About this exercise = The records below are to be reproduced exactly, with every picture left out.

Materials provided =
● ● ● ● ●
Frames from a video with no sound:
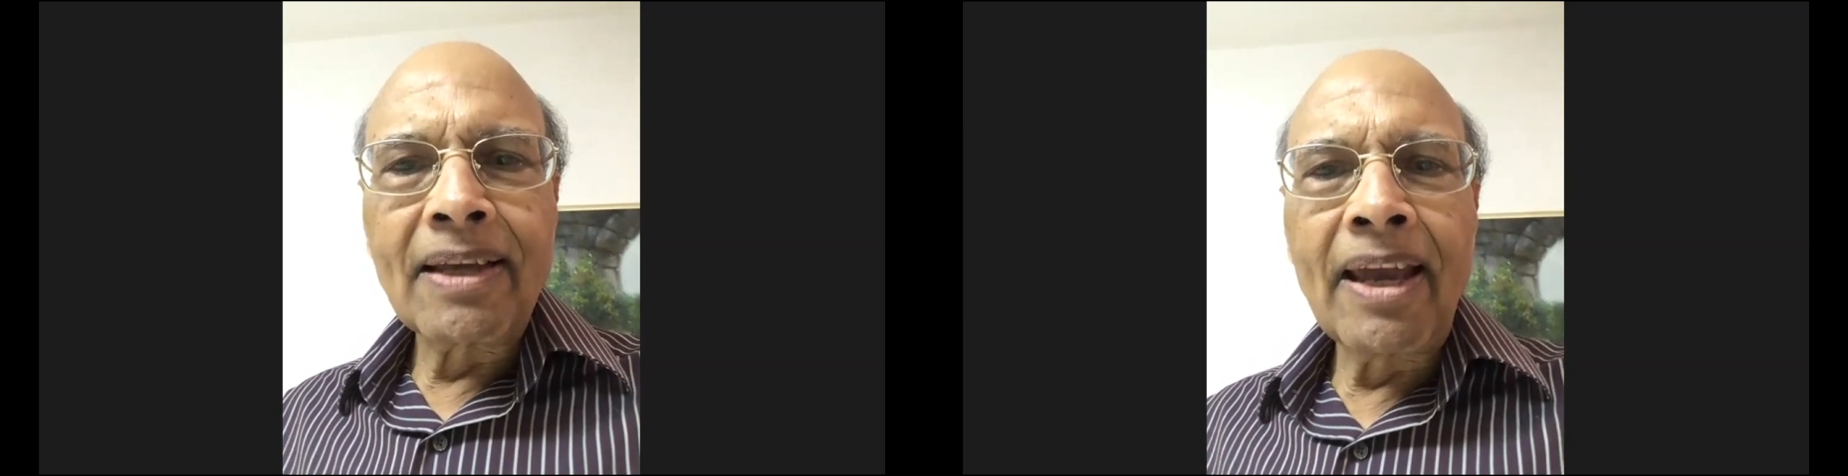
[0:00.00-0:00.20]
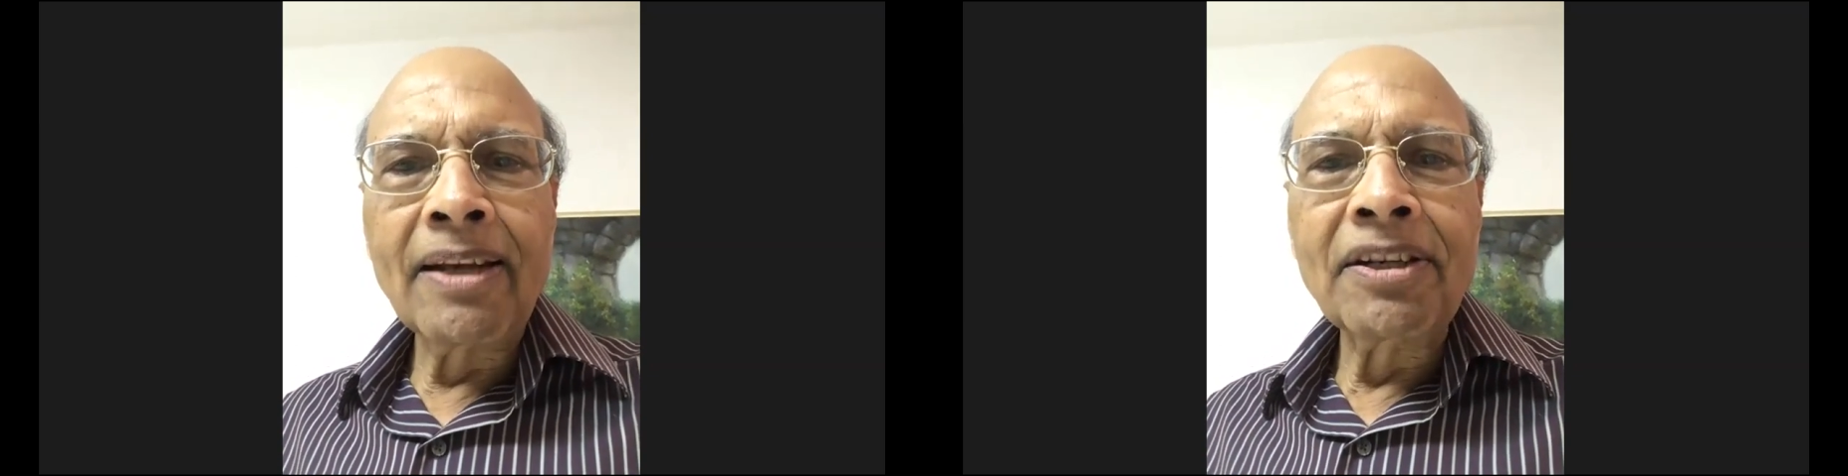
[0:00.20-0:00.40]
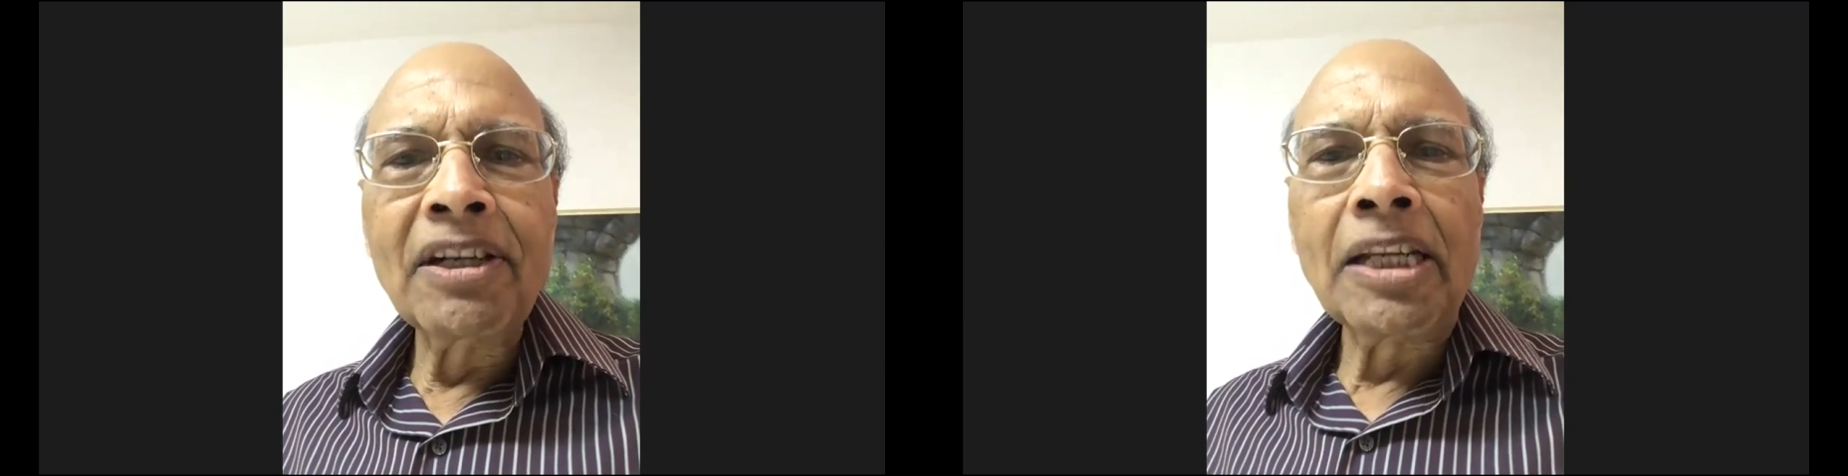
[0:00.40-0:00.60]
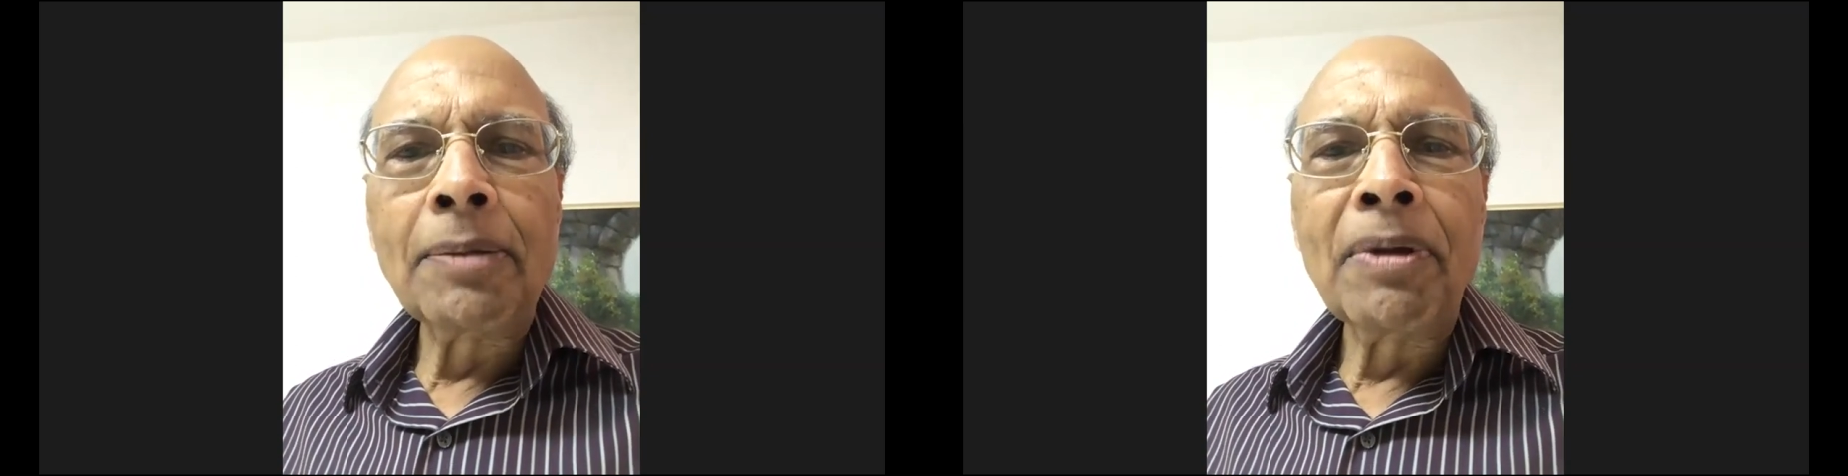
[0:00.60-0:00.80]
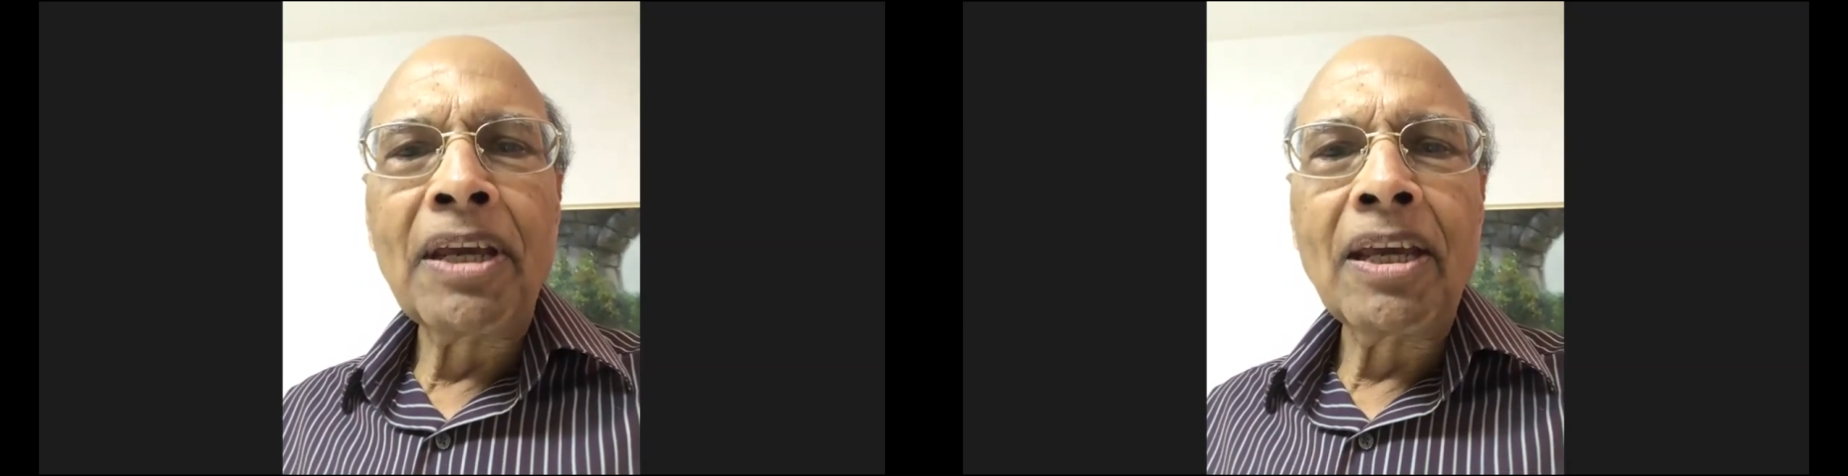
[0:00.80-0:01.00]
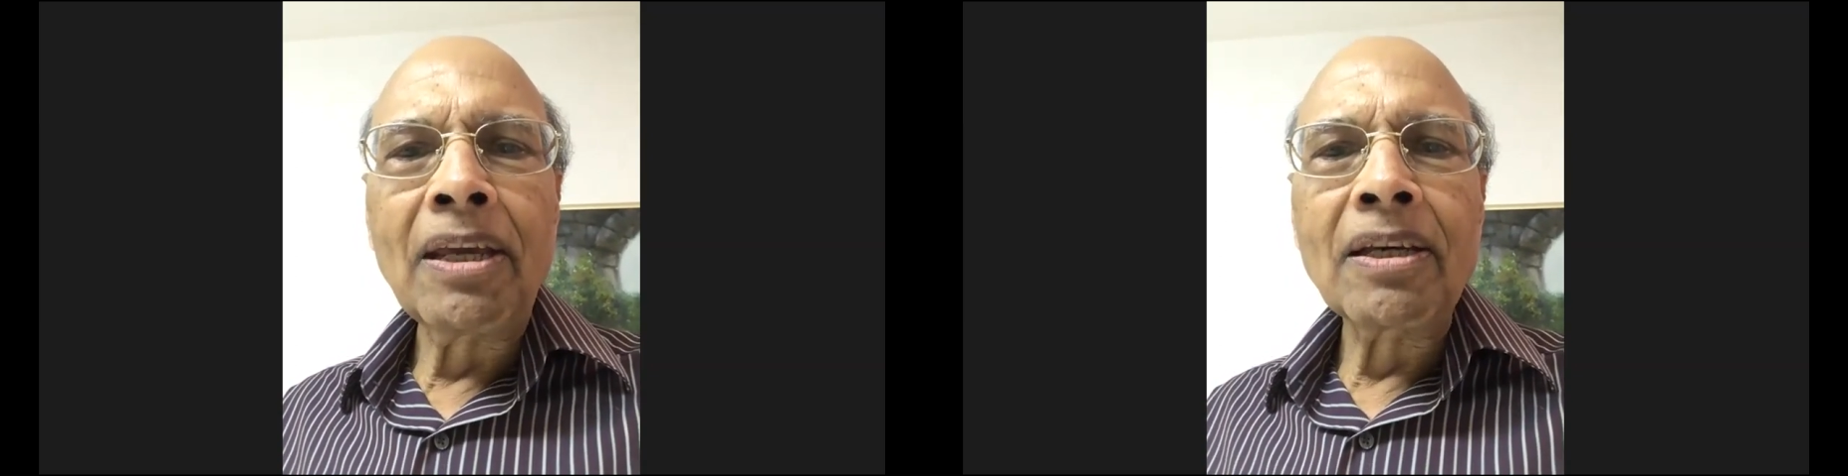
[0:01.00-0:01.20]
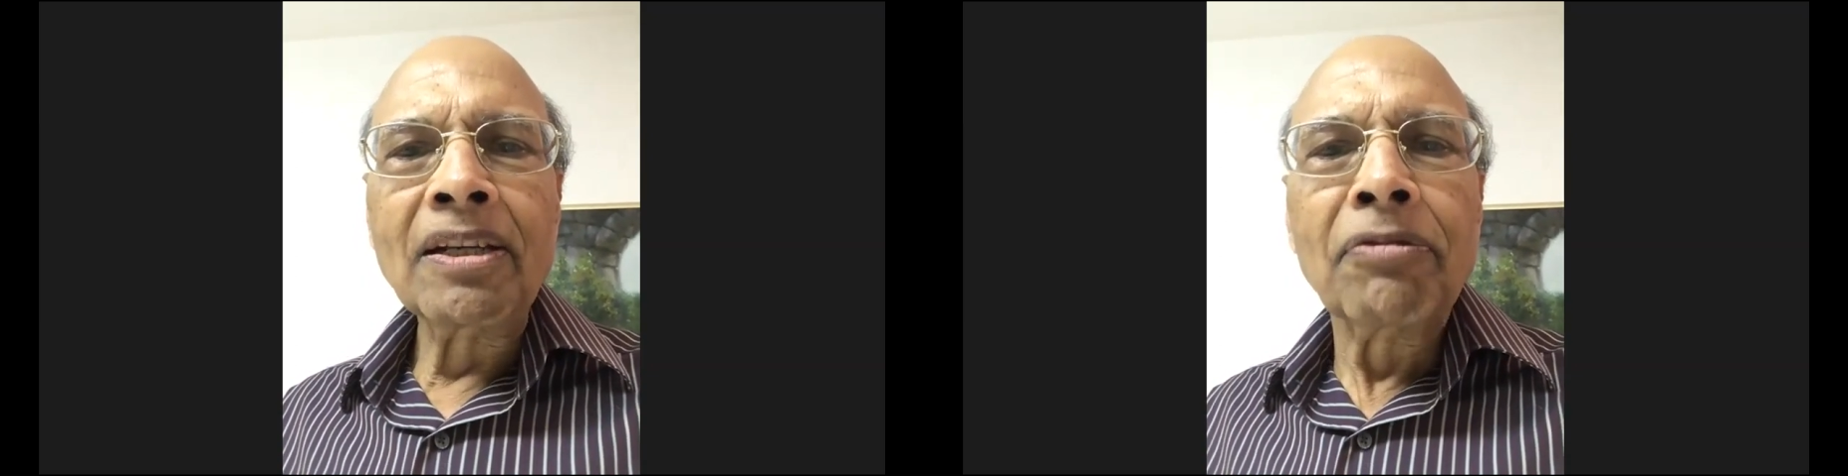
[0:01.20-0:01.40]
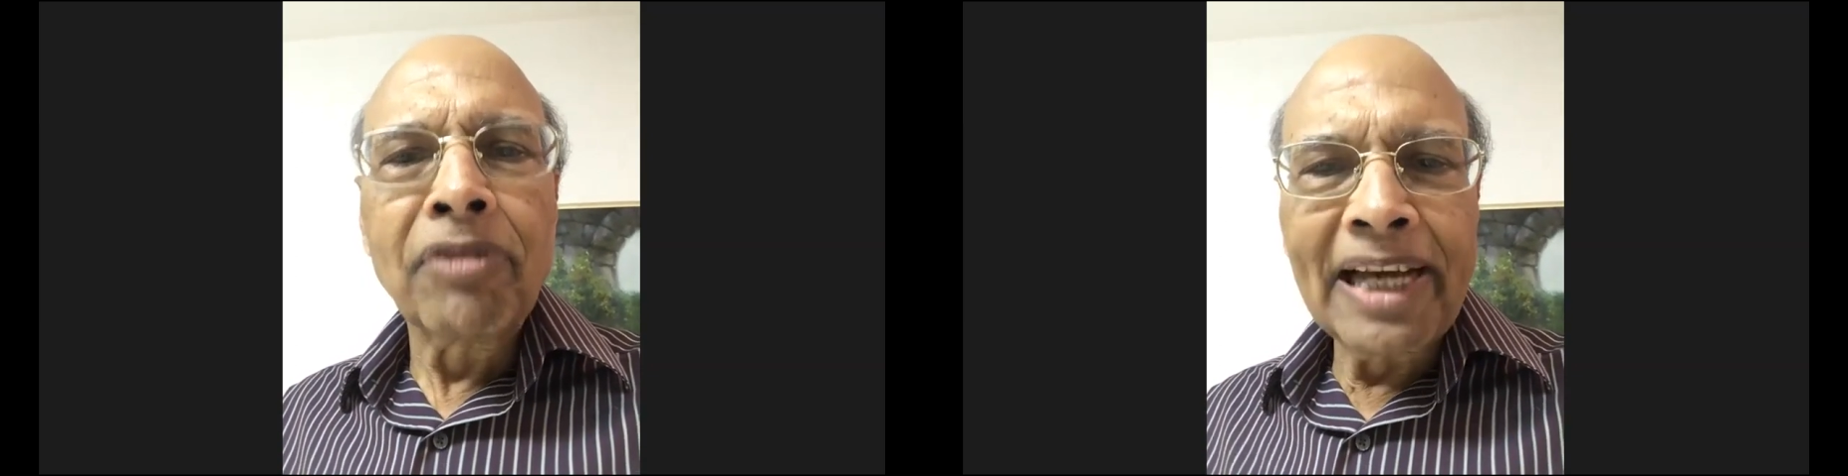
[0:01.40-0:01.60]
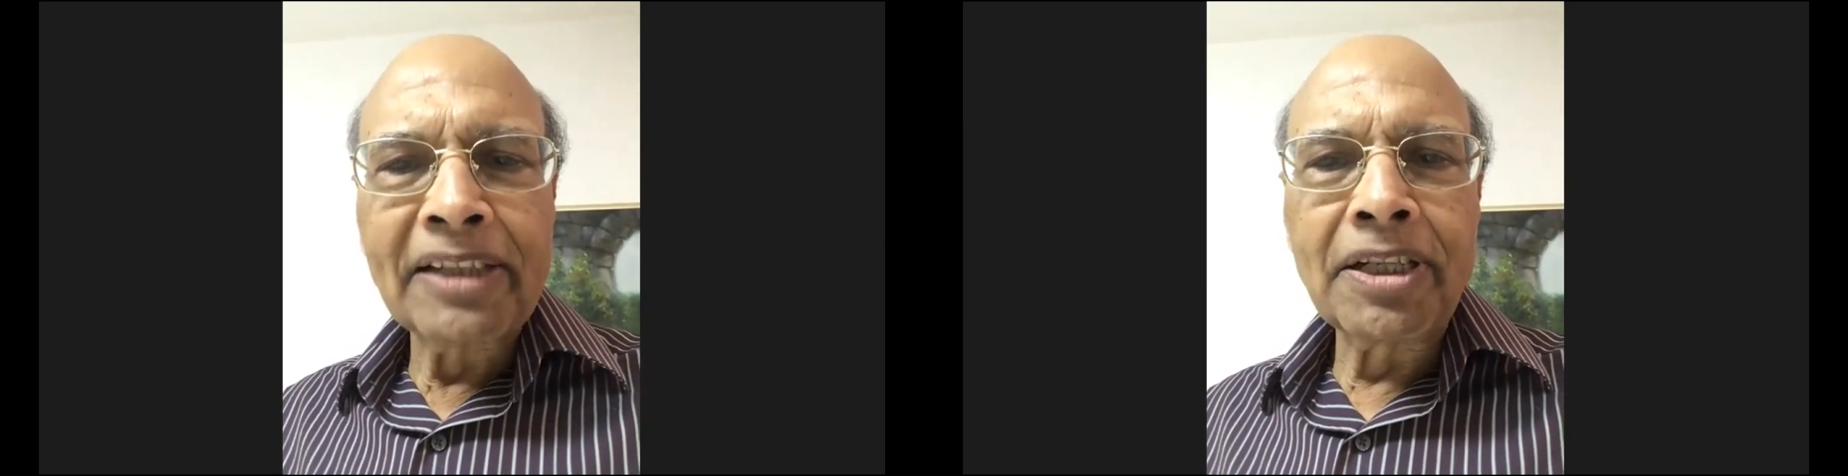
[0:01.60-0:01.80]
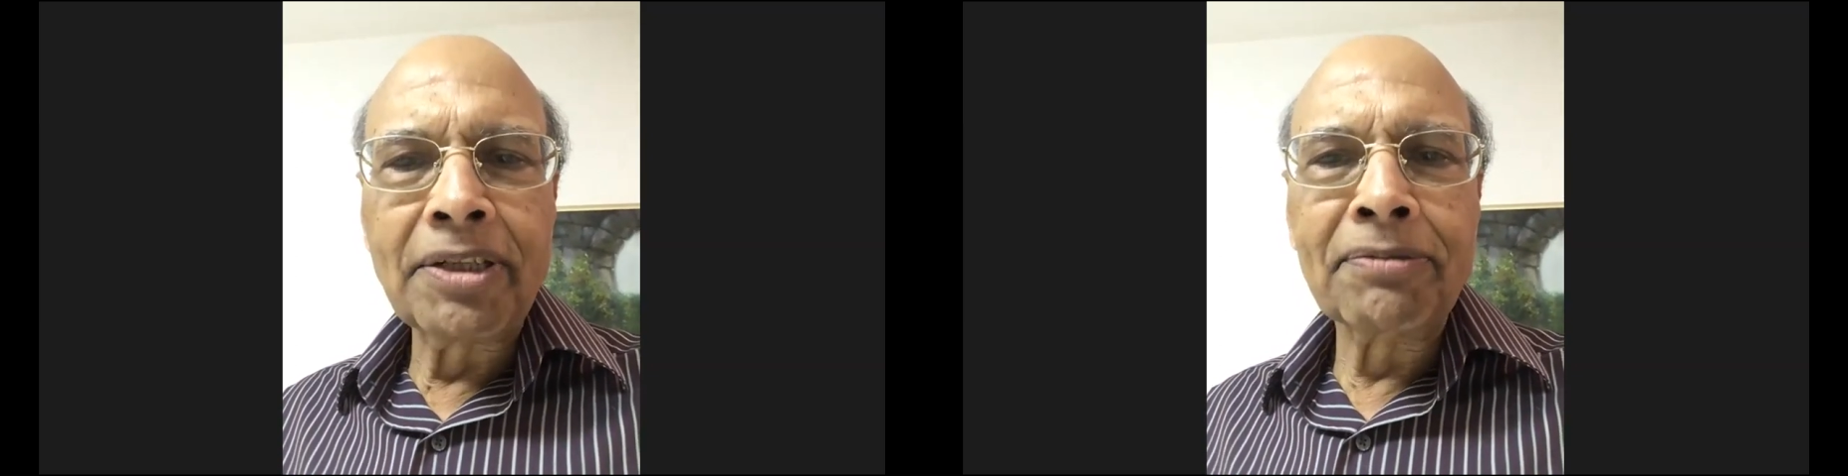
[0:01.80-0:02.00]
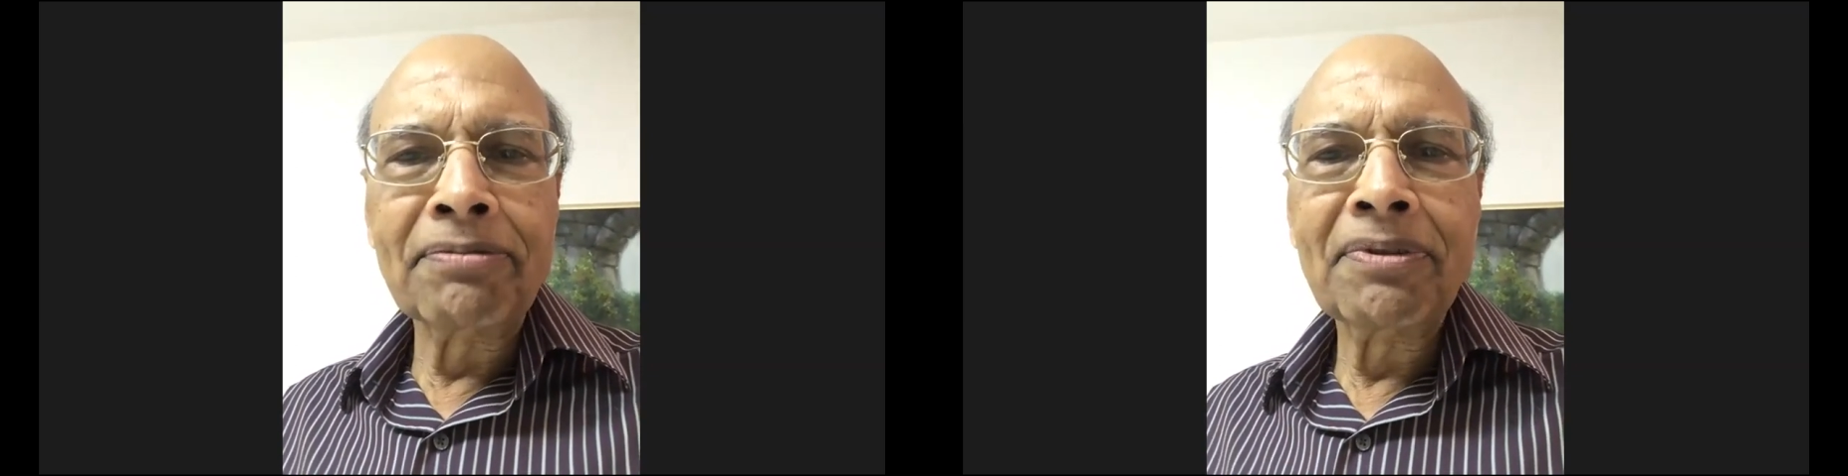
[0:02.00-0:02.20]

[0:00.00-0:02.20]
and really be reflective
● ● ● ● ●
Answer below =
Frames from a video with no sound:
[0:00.00-0:00.20]
[0:00.20-0:00.40]
[0:00.40-0:00.60]
[0:00.60-0:00.80]
[0:00.80-0:01.00]
[0:01.00-0:01.20]
[0:01.20-0:01.40]
[0:01.40-0:01.60]
[0:01.60-0:01.80]
[0:01.80-0:02.00]
[0:02.00-0:02.20]

[0:00.00-0:02.20]
and really be reflective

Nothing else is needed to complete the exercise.